Here the poet engages his cultural moment to trigger not just reflection (that’s more Longfellow) but awareness, an awareness that will make activism inevitable. See it, the poet demands, and you will want to change it. The poet seeks to be an inspiration to reject the status quo and to see the possibilities and the rewards of genuine change. True, the poet here seems pessimistic about that possibility, but the sonnet stands as a hopeful gesture nevertheless, a stop-gap moment against what the poet fears may be inevitable if that glass door stays locked.

The Psychology of Frustration

The poem is short on answers because McKay explores not the expectation of deliverance but rather the reality of frustration.

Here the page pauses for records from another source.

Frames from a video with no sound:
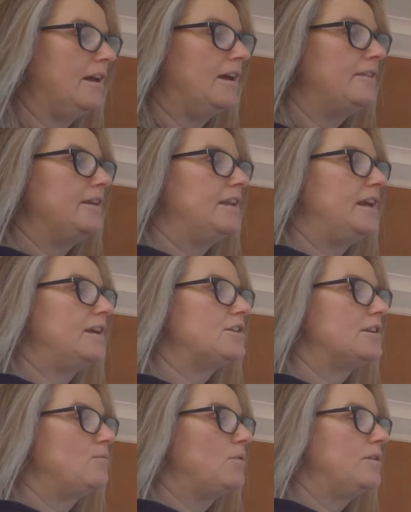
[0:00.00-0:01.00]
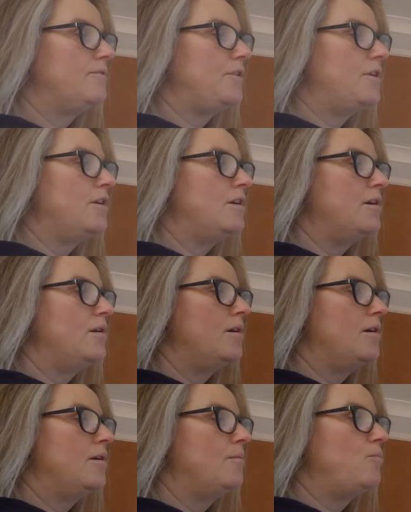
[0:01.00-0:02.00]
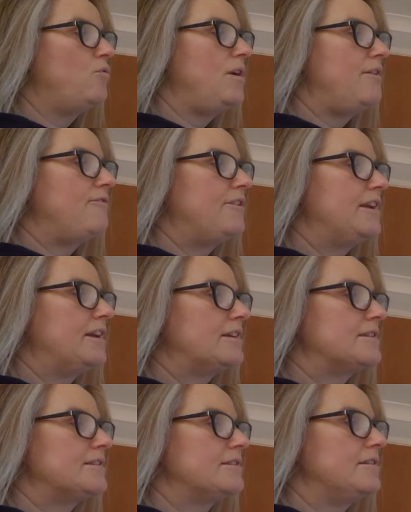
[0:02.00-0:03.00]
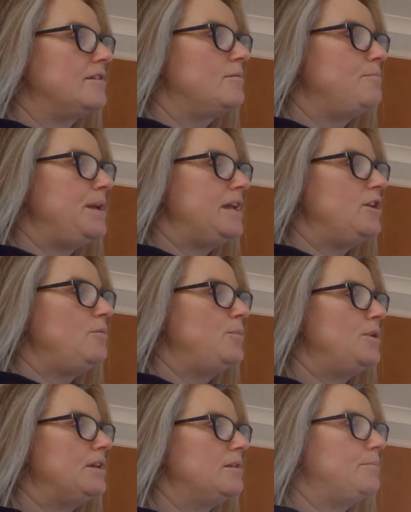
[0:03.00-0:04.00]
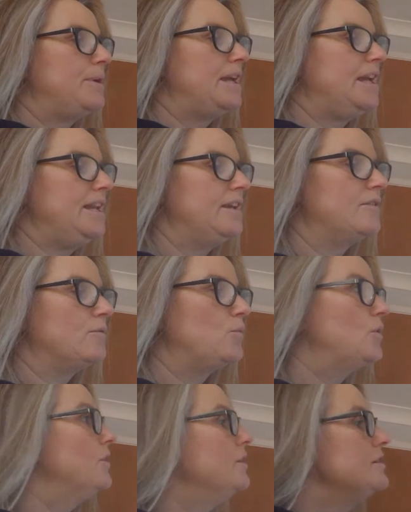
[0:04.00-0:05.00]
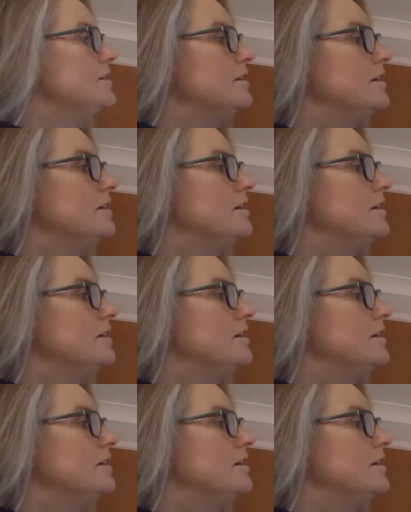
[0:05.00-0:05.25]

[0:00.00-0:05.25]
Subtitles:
And then actually one of our prefix, so the bit you put at the beginning of the word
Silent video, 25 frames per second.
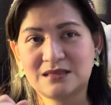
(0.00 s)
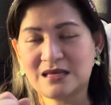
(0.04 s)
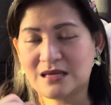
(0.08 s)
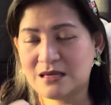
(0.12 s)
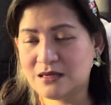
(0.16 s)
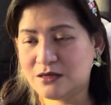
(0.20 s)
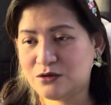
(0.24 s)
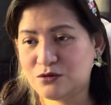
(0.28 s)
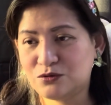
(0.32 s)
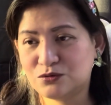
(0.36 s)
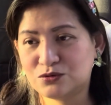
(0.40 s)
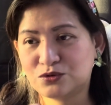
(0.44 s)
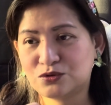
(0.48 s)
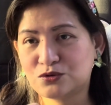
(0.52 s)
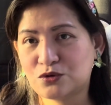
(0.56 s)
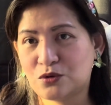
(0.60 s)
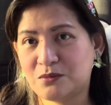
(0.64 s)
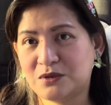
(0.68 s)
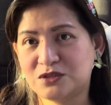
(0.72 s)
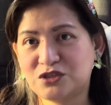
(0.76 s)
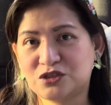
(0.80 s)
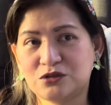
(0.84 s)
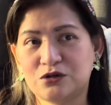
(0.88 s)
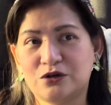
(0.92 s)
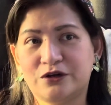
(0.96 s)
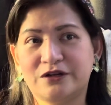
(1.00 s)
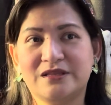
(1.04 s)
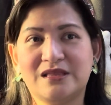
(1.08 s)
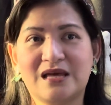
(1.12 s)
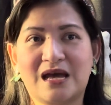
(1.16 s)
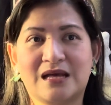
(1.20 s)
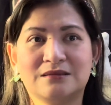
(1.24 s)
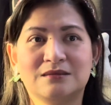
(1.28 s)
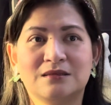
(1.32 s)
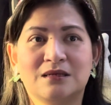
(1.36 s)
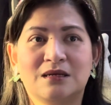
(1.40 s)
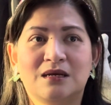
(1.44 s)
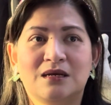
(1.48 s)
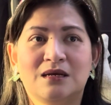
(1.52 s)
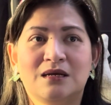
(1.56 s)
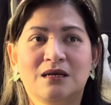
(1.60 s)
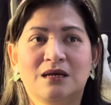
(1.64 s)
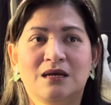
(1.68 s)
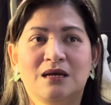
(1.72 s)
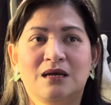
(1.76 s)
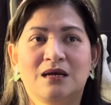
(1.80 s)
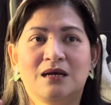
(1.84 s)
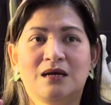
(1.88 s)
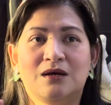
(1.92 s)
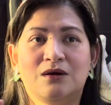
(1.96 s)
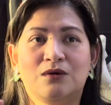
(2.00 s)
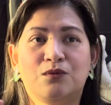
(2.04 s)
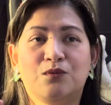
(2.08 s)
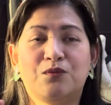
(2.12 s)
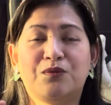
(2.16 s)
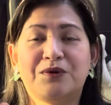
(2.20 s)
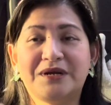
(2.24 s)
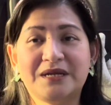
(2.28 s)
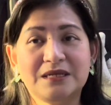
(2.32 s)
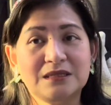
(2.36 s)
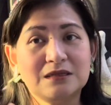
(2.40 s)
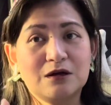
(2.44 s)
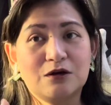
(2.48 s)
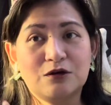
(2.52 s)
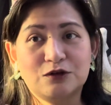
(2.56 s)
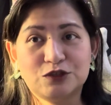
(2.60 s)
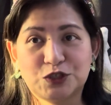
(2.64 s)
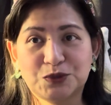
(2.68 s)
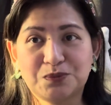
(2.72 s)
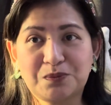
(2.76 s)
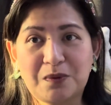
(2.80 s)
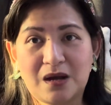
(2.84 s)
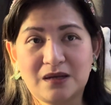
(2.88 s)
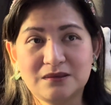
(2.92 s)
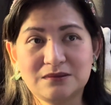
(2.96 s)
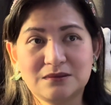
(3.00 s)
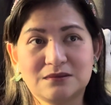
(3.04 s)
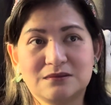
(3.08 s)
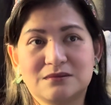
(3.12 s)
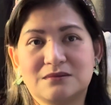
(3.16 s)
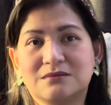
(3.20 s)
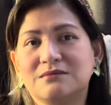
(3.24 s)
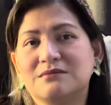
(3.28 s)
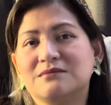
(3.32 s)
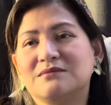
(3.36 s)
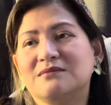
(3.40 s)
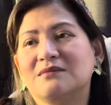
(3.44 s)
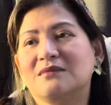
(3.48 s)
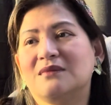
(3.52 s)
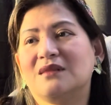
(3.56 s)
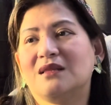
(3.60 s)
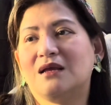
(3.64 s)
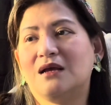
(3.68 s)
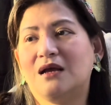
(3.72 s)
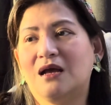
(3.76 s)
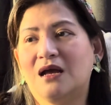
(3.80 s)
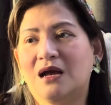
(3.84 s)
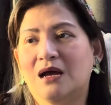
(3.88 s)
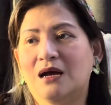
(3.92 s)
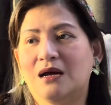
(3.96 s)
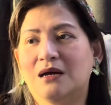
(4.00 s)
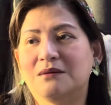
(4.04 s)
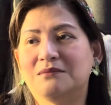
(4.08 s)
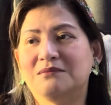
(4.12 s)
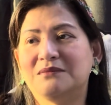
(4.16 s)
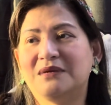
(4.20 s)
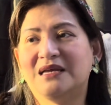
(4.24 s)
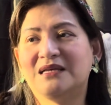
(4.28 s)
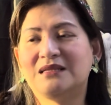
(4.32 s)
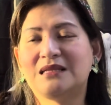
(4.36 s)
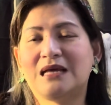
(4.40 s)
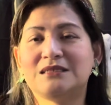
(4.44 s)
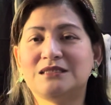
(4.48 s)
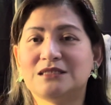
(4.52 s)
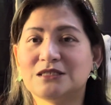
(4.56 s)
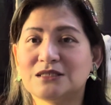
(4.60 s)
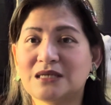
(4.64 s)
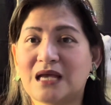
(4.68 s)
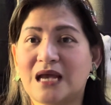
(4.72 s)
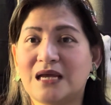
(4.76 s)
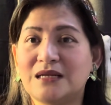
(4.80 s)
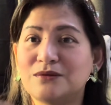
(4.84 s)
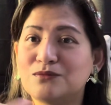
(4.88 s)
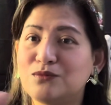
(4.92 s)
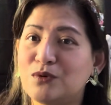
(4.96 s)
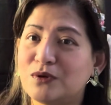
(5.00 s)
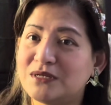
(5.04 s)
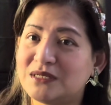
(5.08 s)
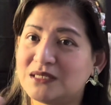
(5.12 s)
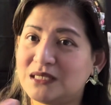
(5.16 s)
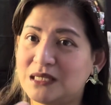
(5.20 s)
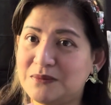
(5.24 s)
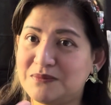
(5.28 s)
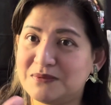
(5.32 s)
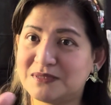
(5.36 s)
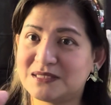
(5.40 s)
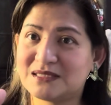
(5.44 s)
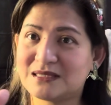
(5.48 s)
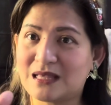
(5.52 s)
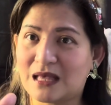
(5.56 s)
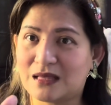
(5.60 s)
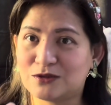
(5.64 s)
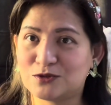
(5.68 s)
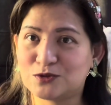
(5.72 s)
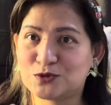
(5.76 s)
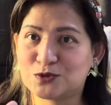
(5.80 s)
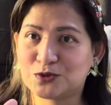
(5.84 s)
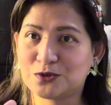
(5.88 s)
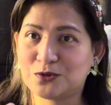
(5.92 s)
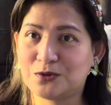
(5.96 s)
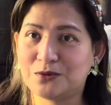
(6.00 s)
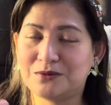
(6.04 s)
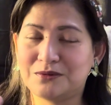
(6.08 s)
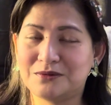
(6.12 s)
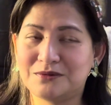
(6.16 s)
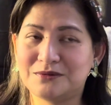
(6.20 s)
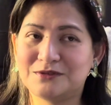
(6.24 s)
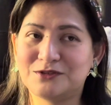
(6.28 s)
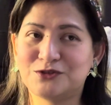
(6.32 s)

Thank you so much, Lord, that we're in a good spot. Um, and I just kind of want to keep it status quo.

The 13th Amendment outlawing slavery and the 14th Amendment guaranteeing civil rights to all Americans had been in place, the law of the land, for close to 70 years when McKay penned “The White House,” in which the poet despairs of ever being allowed entrance into white America. At the heart of McKay’s excoriation of America’s racism is the dark psychology of frustration, that is, how to handle the promise of equal rights deferred for so long.

The poem thus raises a series of anything-but-rhetorical questions that for McKay and his generation of what were then termed “colored” people each seemed to lead to a different kind of dead-end. Can an entire race simply give up, accept its frustration, and adjust to second-class citizenship? Can they live with anger? Can they sublimate depression and be sustained by a hope that grows more fragile—that is to say more ironic—generation to generation? Can they bring themselves to burn down the white house? Is rebellion the answer? What happens if decades of frustration lead to self-loathing and the loss of cultural esteem, what if Black people take the blame for their own treatment? Where do Black people find the superhero wisdom to restraint themselves when so much is there and so much is denied them when their only offense is the color of their skin not the content of their character?

Using the model of the Shakespearean sonnet, the closing couplet traditionally offers a tidy, elegantly clever resolution to the dilemma raised by the sonnet itself. But here McKay cannot—solutions themselves are frustrated. Anger, despondency, gloom, indifference, ignorance, optimism—each strategy in turn seems unworkable. The poem ends without concluding anything substantial, without making any bold statements for handling frustration, because there are no answers available, only the dire caution that keeping the heart of Black America safe from the hate in which it must live grows increasingly less likely.